Four months ago I don’t even think I was aware that the Klamath Mountains existed. While the Arcata BLM field office only dips a toe into the Klamaths, I am using this blog entry to elucidate why they have been a fascination for me during my time in Northwest California. The cause for my enchantment can be summarized by one word: diversity! A popular example of the Klamaths’ biodiversity is their enriched conifer stands, where an unusual number of conifer species grow in close proximity. Specifically, the “Miracle Mile” contains 18 species within one square mile.
Occupying less than 10,000 square miles in Northwest California and Southwest Oregon, the Klamaths’ geologic diversity is what enables the rich biodiversity. The road to the Klamaths’ current manifestation began 500 million years ago, with continental fragments and volcanic island arcs in the ocean that eventually were pushed onto land, fused with other rock types, metamorphosed, and overlaid with various sediments. All of these events gave birth to their own unique rock type. And after all of that tectonic jostling, the Klamaths wound up at the crossroads between the Coast Ranges, Cascades, Sierra Nevada, Great Basin, and CA’s Central Valley. Species of all 5 bioregions can be found in the Klamaths, in addition to endemics that grow nowhere else.
Due to the heterogeneity of soil and climate microsites that the mountains provide in countless combinations, the region has been able to hold on to species that have long since been extinguished from nearby mountain ranges. A striking example of this is Darlingtonia californica, a carnivorous pitcher plant growing on serpentine soils whose closest relative is found in coastal bogs of North Carolina. And the Klamaths hold the world’s last populations (growing healthily) of Brewer’s Spruce. The Klamaths have the southernmost populations of conifers common in Alaska, and the northernmost populations of conifers growing in Mexico. Conifers grow next to each other that associate nowhere else. Because of this, species are hybridizing into new variations. And populations of certain species behave differently than anywhere on Earth, often because they grow on different soils.

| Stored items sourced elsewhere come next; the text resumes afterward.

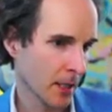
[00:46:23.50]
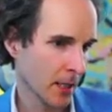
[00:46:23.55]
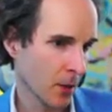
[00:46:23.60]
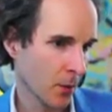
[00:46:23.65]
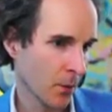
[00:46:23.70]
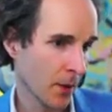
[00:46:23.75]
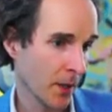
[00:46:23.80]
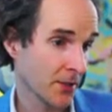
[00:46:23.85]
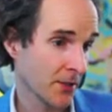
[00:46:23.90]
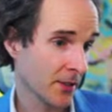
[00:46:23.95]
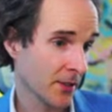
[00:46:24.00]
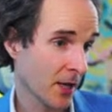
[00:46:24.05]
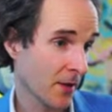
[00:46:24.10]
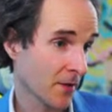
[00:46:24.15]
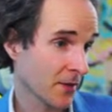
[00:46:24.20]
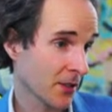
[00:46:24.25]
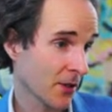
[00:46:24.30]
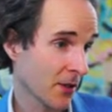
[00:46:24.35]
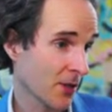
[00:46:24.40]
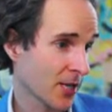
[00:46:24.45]
Winston deserves
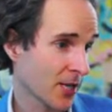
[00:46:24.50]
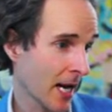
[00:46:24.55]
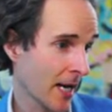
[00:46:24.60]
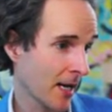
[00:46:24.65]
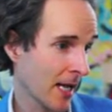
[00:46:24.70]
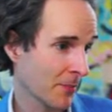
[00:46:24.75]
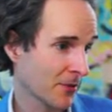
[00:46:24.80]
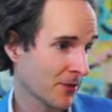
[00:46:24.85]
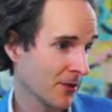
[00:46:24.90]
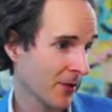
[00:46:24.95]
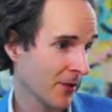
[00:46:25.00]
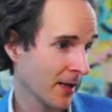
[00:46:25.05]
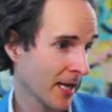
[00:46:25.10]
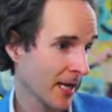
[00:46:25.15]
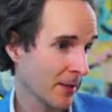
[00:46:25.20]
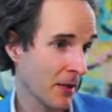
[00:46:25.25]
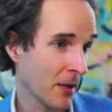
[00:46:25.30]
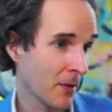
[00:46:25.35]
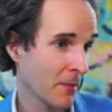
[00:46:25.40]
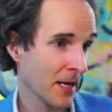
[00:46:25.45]
his own channel, absolutely.
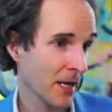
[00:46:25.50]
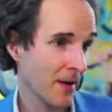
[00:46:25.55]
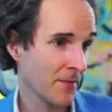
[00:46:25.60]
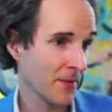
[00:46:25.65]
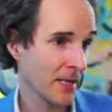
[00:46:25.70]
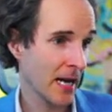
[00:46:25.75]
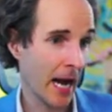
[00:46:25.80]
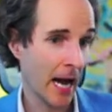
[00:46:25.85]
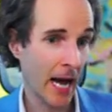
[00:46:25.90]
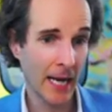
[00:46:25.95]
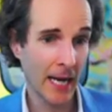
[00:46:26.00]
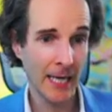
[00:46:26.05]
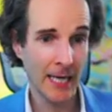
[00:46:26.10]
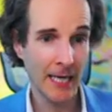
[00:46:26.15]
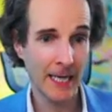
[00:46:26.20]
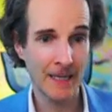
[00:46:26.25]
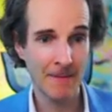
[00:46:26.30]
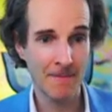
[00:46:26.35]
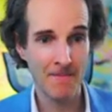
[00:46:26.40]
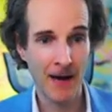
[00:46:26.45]
It'd be a, be a
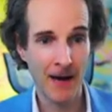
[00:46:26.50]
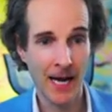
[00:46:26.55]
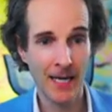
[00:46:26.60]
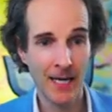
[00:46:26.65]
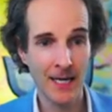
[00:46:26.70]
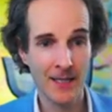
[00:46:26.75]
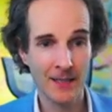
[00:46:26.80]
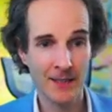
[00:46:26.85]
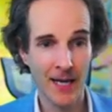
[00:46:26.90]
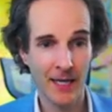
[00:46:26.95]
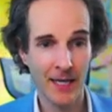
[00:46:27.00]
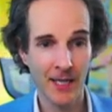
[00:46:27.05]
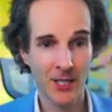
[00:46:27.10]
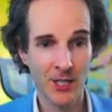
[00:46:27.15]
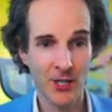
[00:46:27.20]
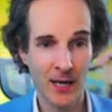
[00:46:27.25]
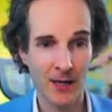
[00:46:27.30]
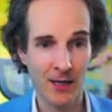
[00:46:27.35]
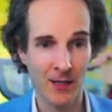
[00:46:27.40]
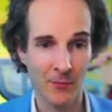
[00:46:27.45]
highly, um, highly entertaining
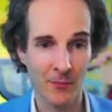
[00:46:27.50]
channel.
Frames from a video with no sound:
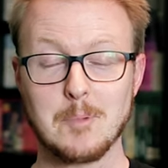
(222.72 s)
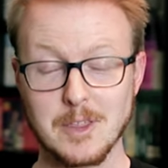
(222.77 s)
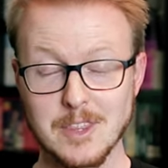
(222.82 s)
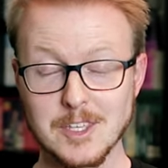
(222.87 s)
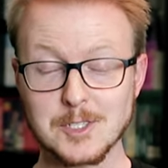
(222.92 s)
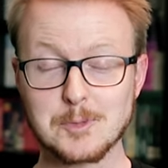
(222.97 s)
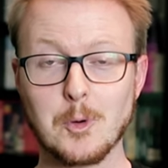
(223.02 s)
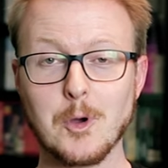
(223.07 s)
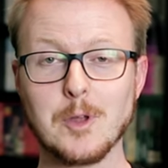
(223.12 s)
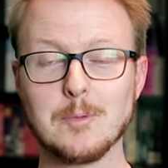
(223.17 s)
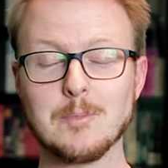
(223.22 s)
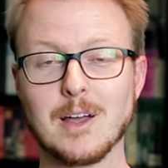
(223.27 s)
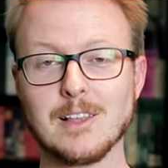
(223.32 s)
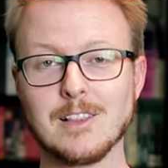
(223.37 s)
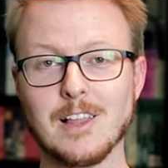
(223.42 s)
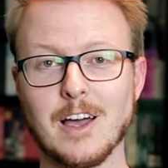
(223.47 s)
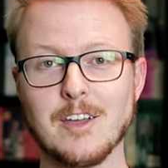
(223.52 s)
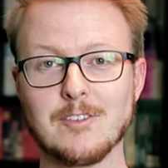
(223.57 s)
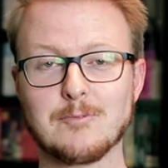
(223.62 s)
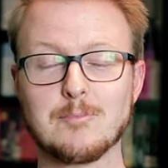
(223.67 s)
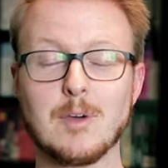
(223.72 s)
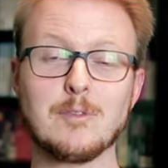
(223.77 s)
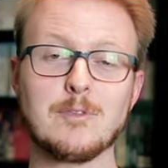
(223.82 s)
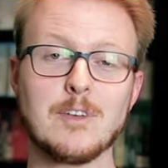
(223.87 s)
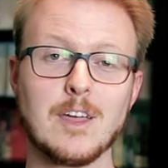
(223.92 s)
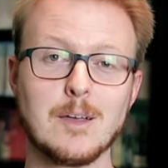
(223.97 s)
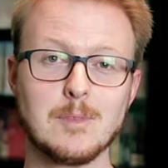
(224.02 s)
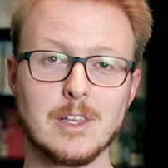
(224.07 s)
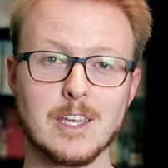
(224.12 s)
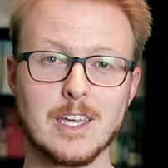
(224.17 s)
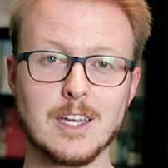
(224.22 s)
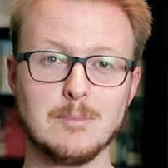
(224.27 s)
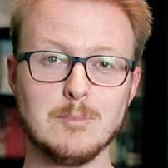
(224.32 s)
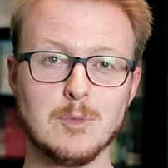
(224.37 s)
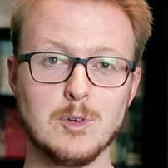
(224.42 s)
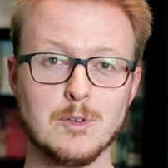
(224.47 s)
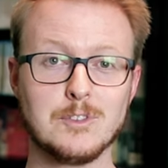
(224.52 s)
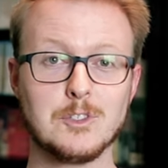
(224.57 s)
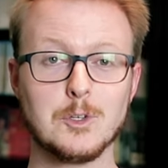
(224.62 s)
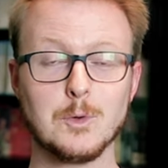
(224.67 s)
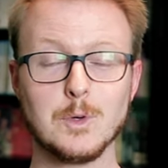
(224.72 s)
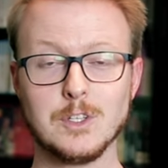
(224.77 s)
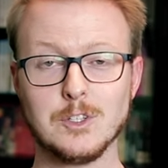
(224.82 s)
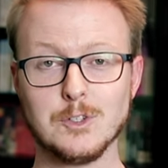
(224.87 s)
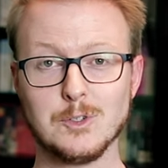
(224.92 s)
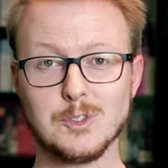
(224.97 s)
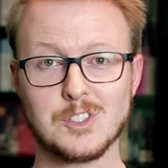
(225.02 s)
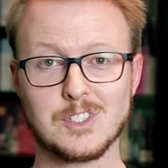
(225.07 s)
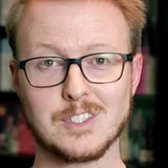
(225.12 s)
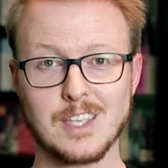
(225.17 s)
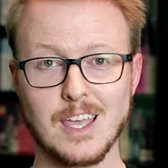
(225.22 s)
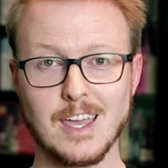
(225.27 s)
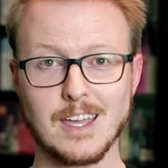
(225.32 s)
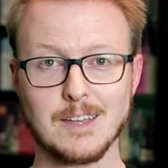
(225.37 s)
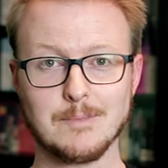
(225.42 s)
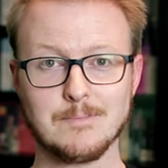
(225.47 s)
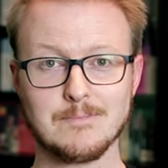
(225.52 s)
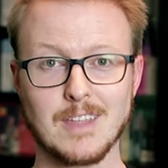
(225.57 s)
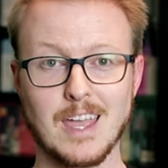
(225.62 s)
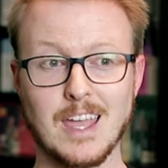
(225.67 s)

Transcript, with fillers: By this point in my life, my family had moved to a new state,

I was lucky enough to hike to the Miracle Mile with Michael Kauffman, the author of Conifer Country (www.conifercountry.com), the book that introduced me to much of this information. Before the hike I could barely tell the difference between pines, spruces, and firs. How naïve I was! On the hike I learned to identify sugar, ponderosa, Jeffrey, western white, lodgepole, whitebark, and foxtail pine; white, Shasta, Douglas, and subalpine fir; Brewer and Engelmann spruce; mountain hemlock; Pacific yew; incence-cedar; and common juniper. What I imagined would be subtle differences often turned out to be glaring individual expressions. But there were still plenty of cryptic hybrids and mischievous misbehavers to confuse our group of professional and amateur botanists. Watching the birth of new species is an exciting thing!